By my count, that makes two points in AT&T's favor (dividend and growth), versus two others (P/E and cash production) favoring Verizon. So how do we break this tie? Maybe by...

E-valuating the analyst
We've been monitoring DA Davidson's performance as an analyst for nearly a decade here at Motley Fool CAPS, and our data shows that, by and large, Davidson does usually know what it's talking about. Ranked in the top 15% of investors we track, Davidson gets about as many picks wrong as it gets right -- but when it does call a stock right, it outperforms the market greatly. On average over the past decade, Davidson's picks have beat the S&P 500's performance by nearly 10 percentage points per pick.

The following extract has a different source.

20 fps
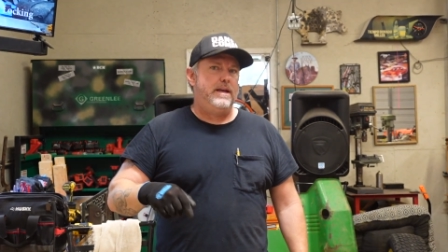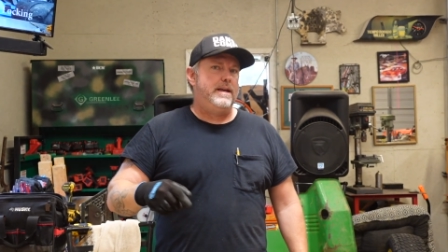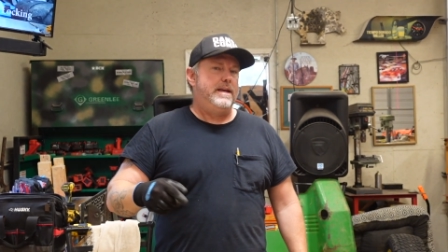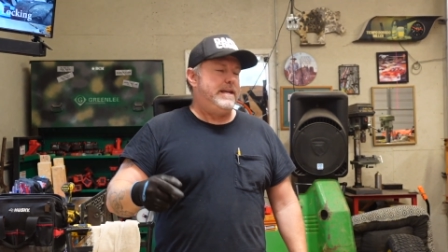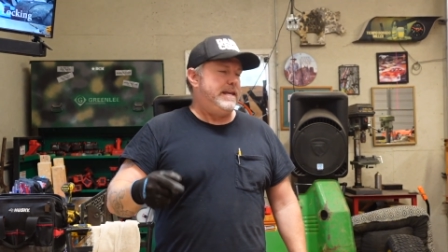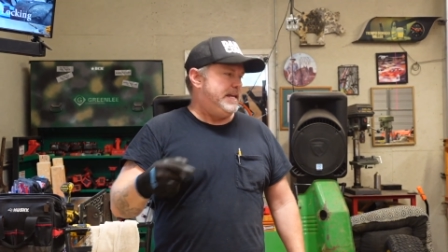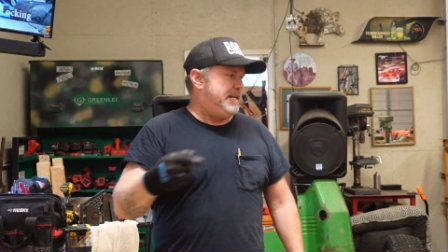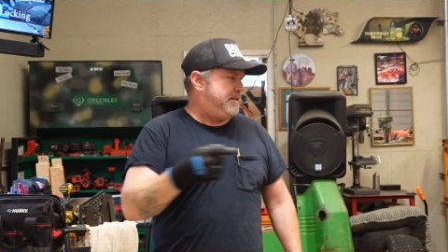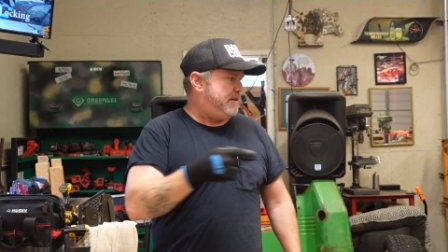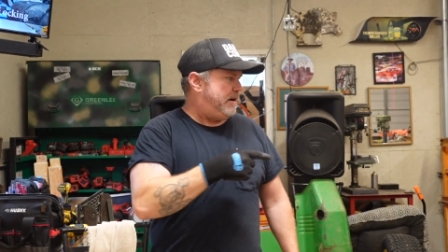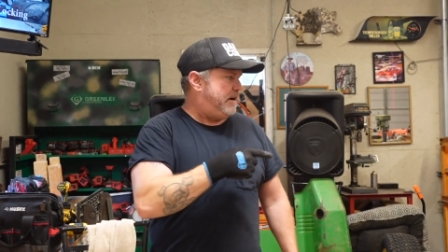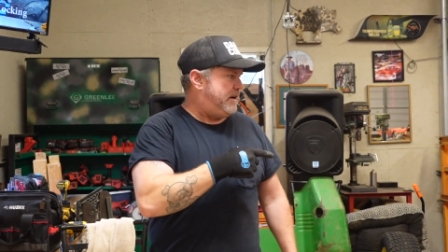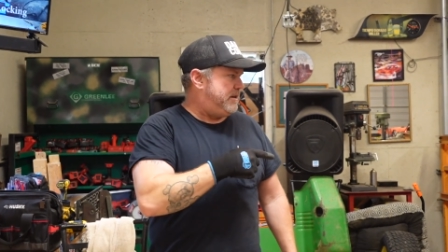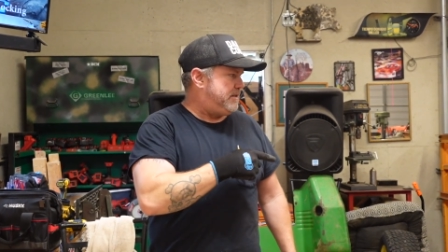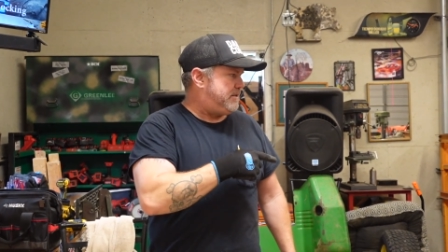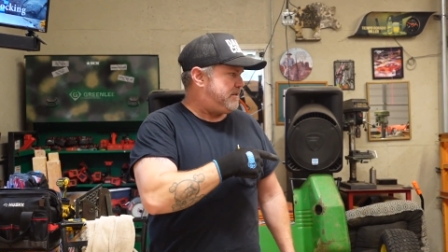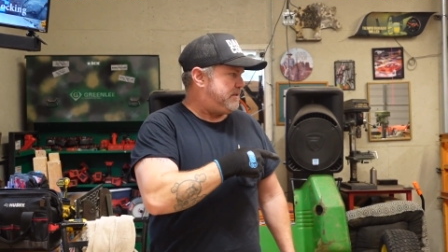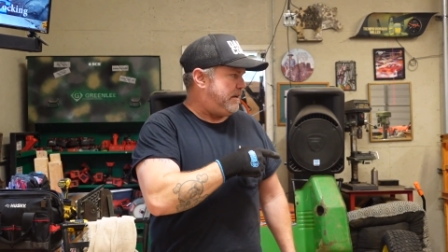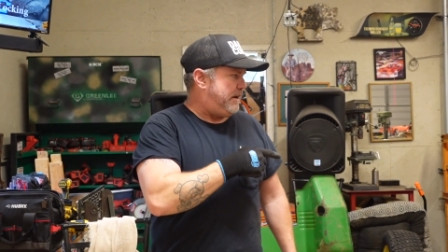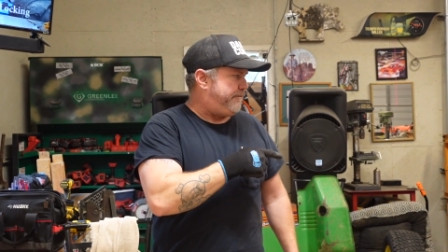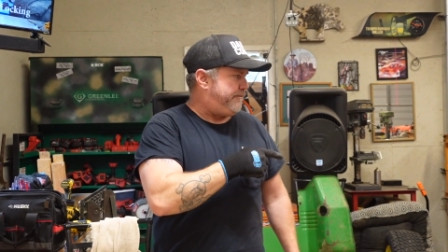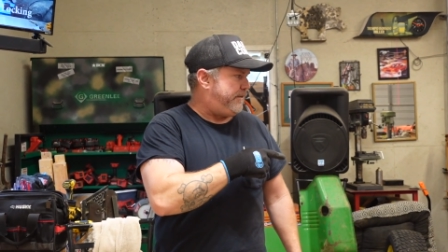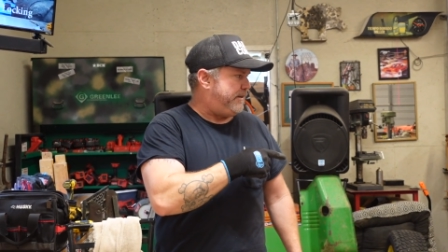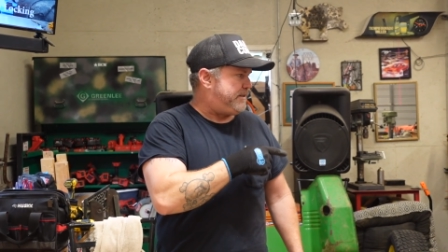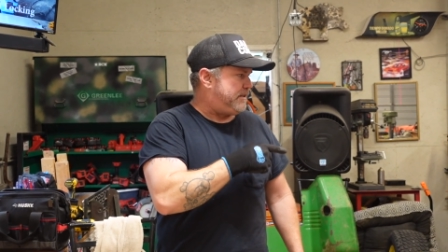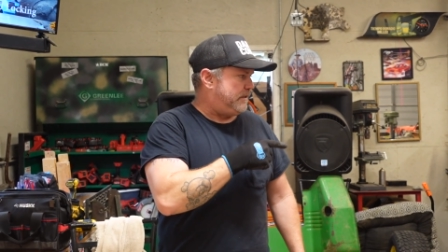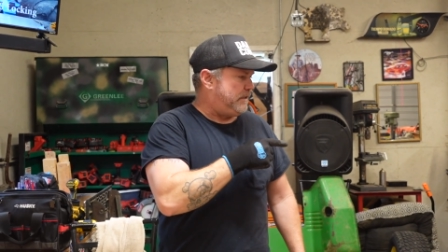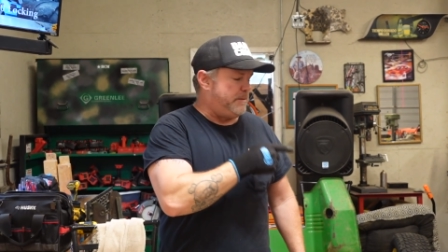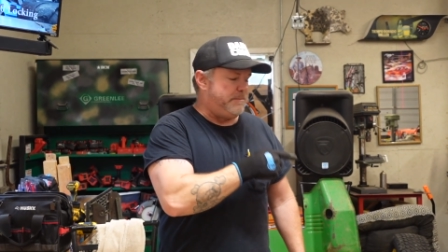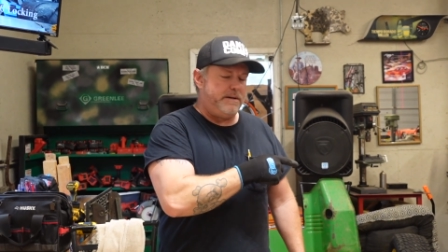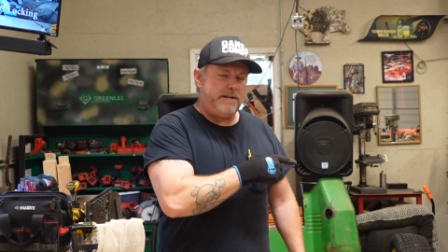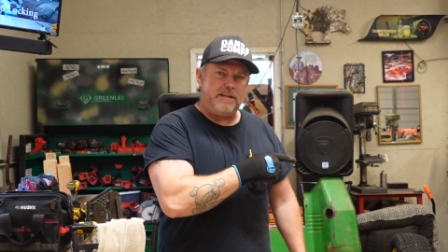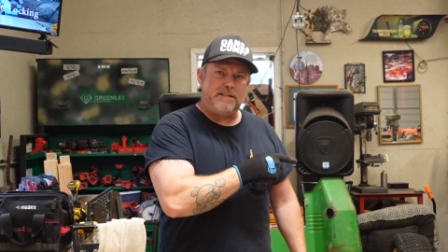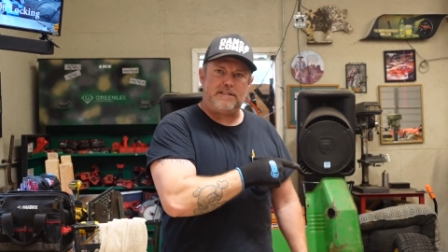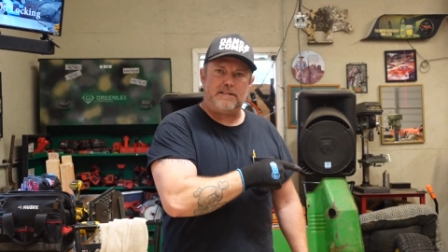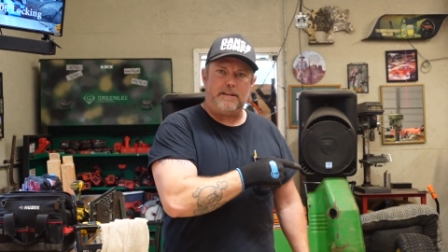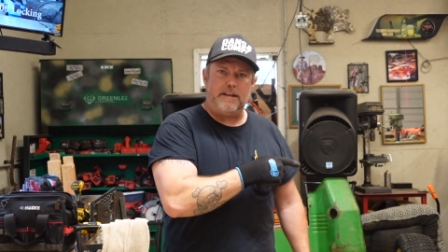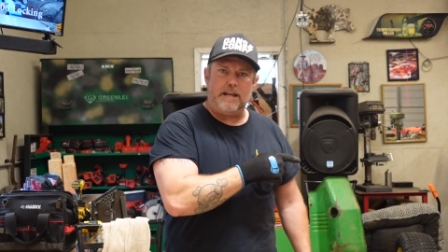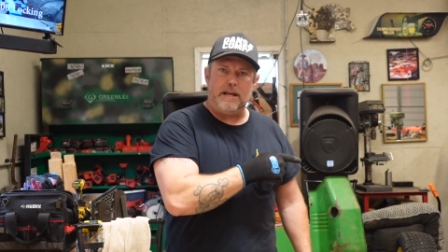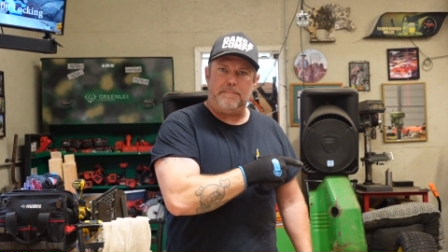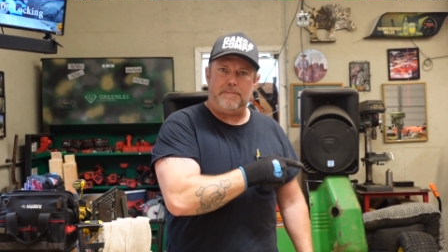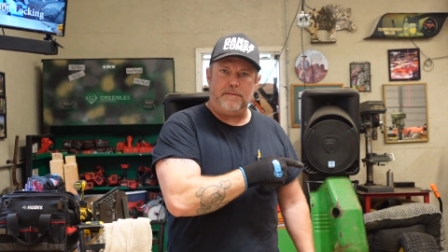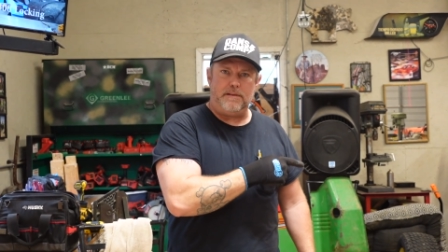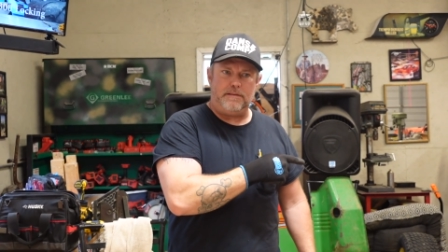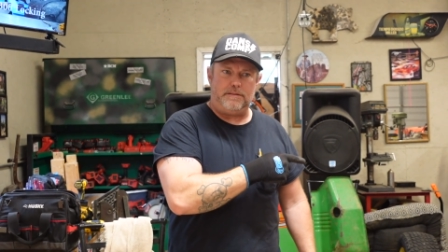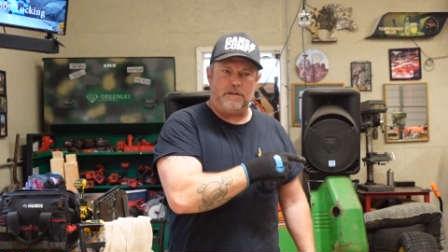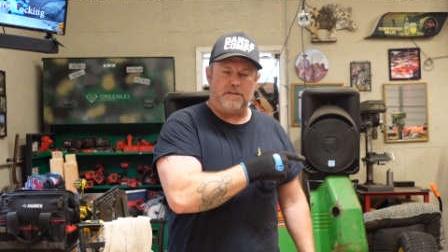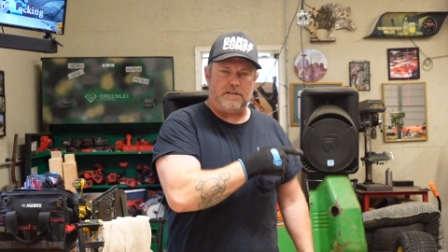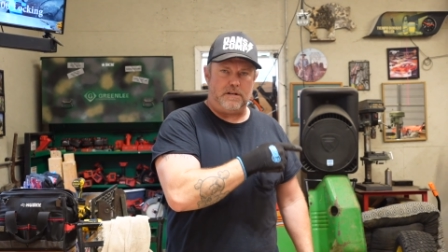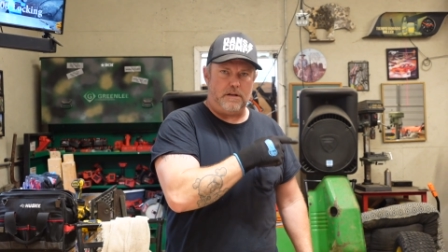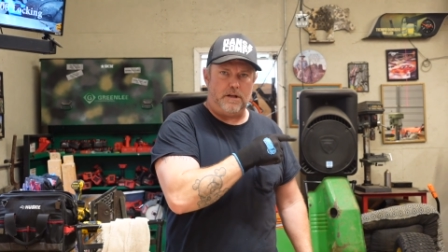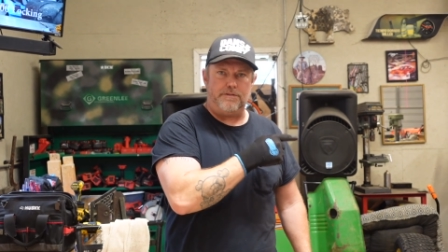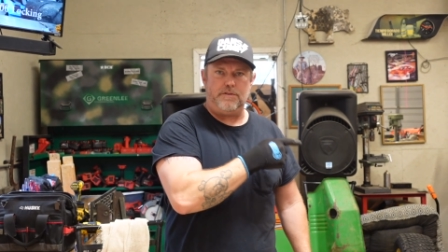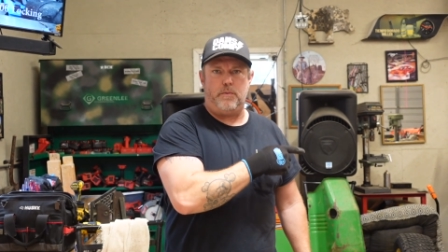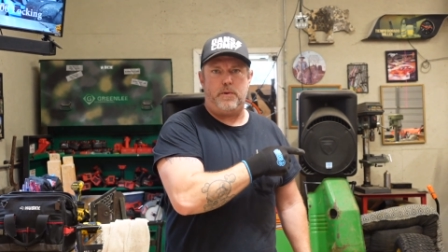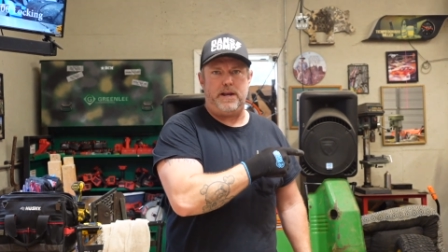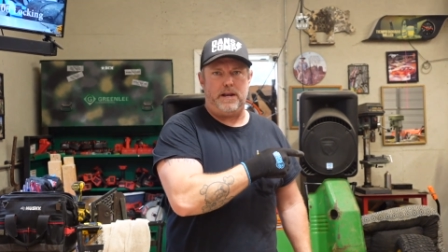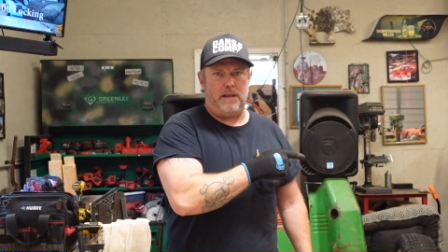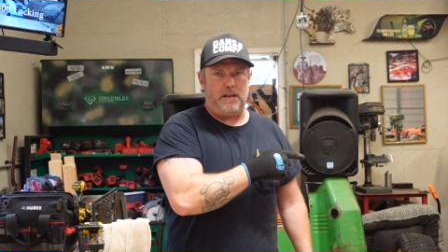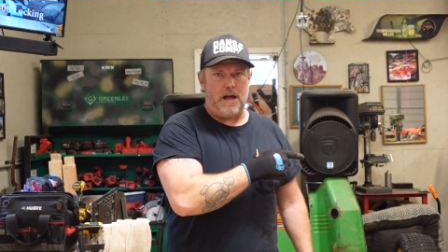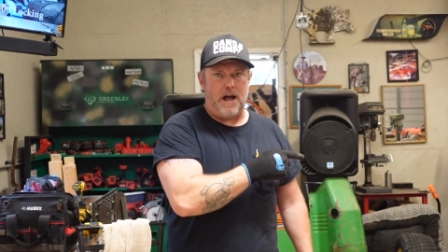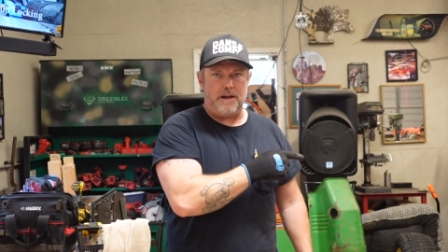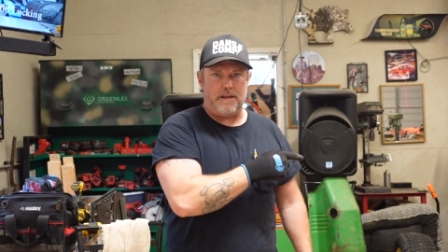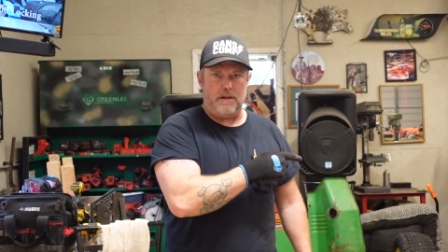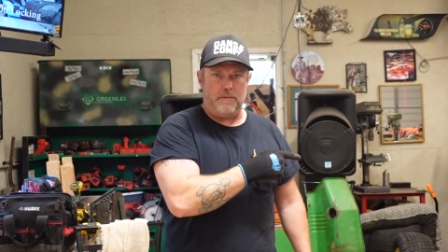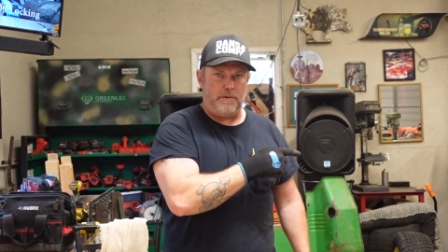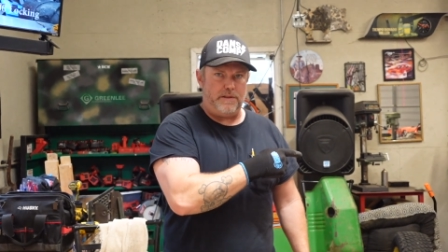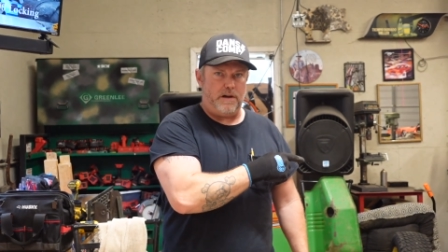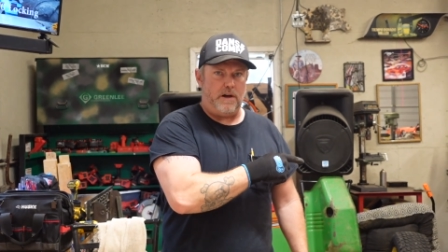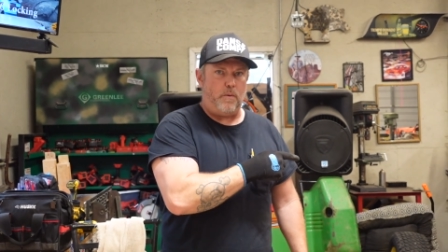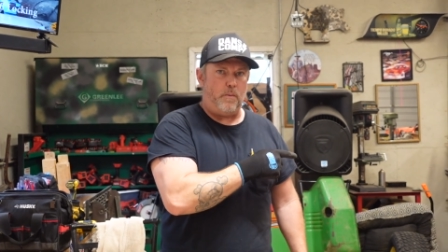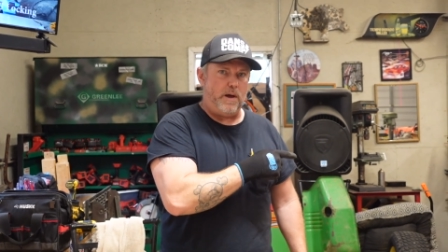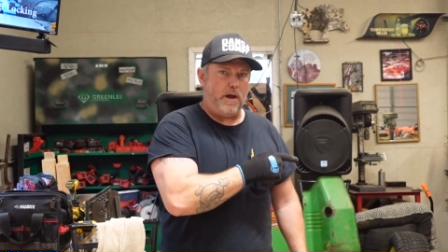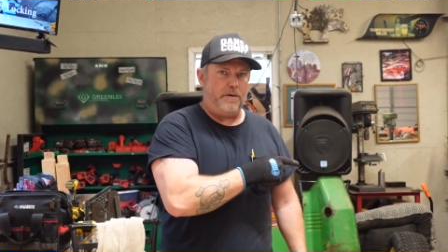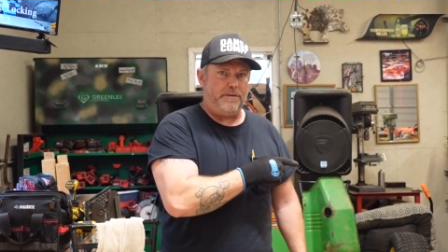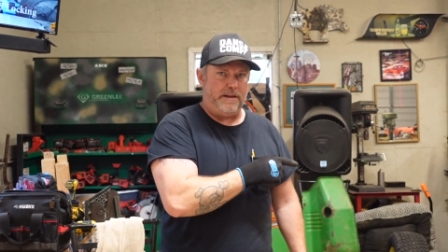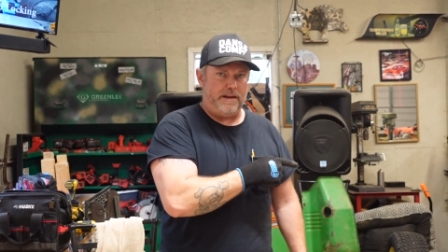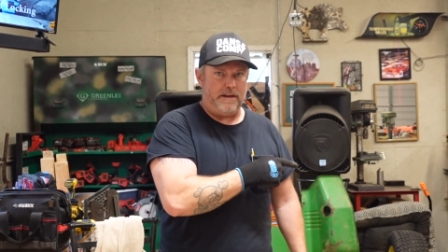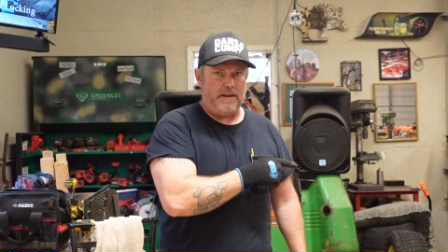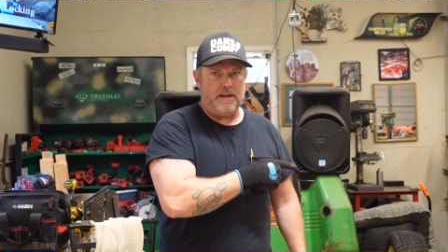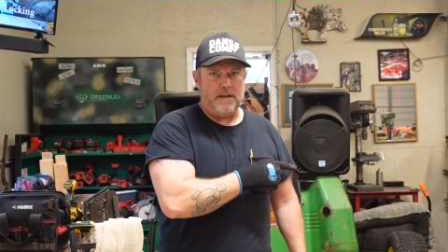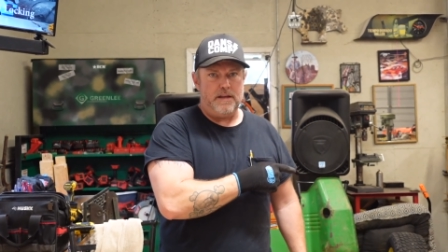He does, if it's a limited slip, there's another way to lock it without welding.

And here's the best part: When it comes to stocks in the telecommunication services sector, Davidson does even better. For example:



DA Davidson Said:

CAPS Says:

DA Davidson's Picks Beat S&P By:




38 points

Level 3 Communications



53 points

tw telecom



157 points (picked twice)

Note that Level 3 Communications bought tw telecom in June 2014. They're now one and the same company.

What it all means for investors
Personally, when I look at AT&T and Verizon, I focus on which company is generating the most cash profit, and which company's stock costs less relative to the cash it's generating. In this regard, Verizon currently sells for an enterprise value 14.8 times its free cash flow. AT&T's enterprise value-to-free-cash-flow ratio is 21.8 -- nearly 50% more expensive than Verizon's.

For me, therefore, AT&T seems the clear winner on valuation. At the same time, though, it's worth pointing out that both these valuations look very high relative to the anemic single-digit growth rates that most analysts expect to see from AT&T and Verizon over the next five years.

The real kicker -- where DA Davidson and its 58% record of accuracy in telecom might prove right, and my simple weighing of the stocks' relative values might prove wrong -- lies in the growth rates. DA Davidson sees "significant opportunities" for AT&T to grow faster than expected as the company leverages its ownership of DIRECTV in the U.S., and its Mexican wireless operations, to grow faster than other analysts expect.

If DA Davidson is right about that, AT&T could outperform expectations -- and outperform Verizon, too.